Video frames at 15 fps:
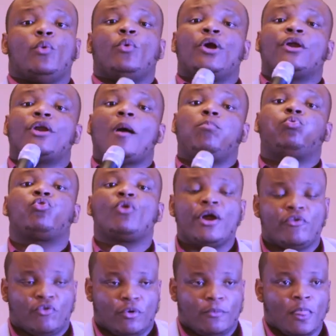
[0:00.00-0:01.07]
were in our prayer
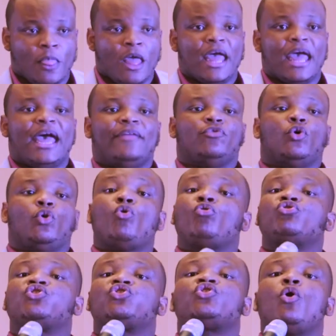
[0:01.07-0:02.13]
room, and the
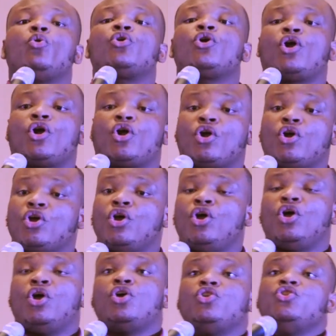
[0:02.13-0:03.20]
Lord showed her
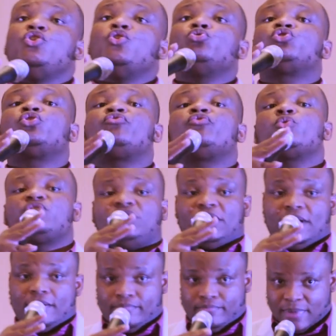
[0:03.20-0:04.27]
New
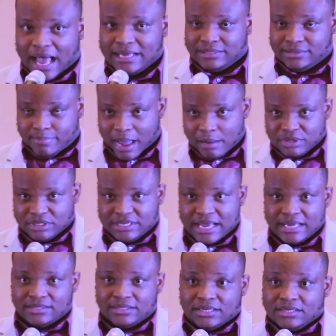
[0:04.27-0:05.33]
Jerusalem, as the Bible
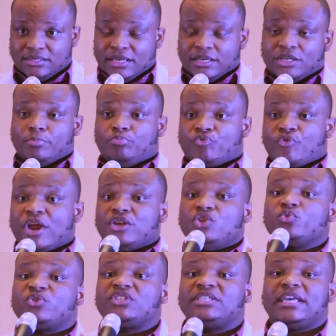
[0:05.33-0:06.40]
says, the brand
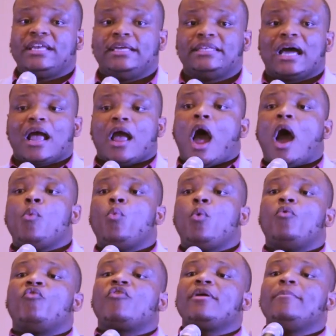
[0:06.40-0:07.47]
new city that God will
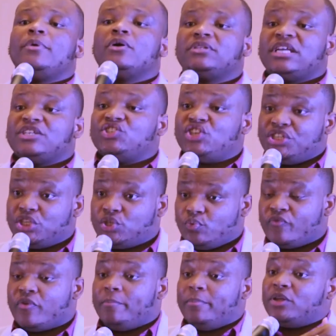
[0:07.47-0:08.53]
rebuild, that Jesus
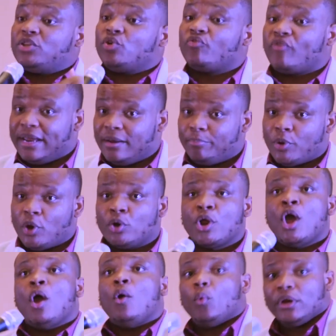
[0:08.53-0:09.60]
will rebuild and reign upon
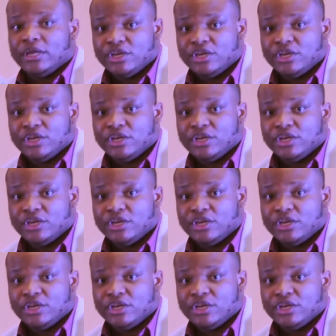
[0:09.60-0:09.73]
when he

**THE PROBLEM:** Reproduce the records above exactly, excluding every picture.

**RESPONSE AREA:**
Video frames at 15 fps:
[0:00.00-0:01.07]
were in our prayer
[0:01.07-0:02.13]
room, and the
[0:02.13-0:03.20]
Lord showed her
[0:03.20-0:04.27]
New
[0:04.27-0:05.33]
Jerusalem, as the Bible
[0:05.33-0:06.40]
says, the brand
[0:06.40-0:07.47]
new city that God will
[0:07.47-0:08.53]
rebuild, that Jesus
[0:08.53-0:09.60]
will rebuild and reign upon
[0:09.60-0:09.73]
when he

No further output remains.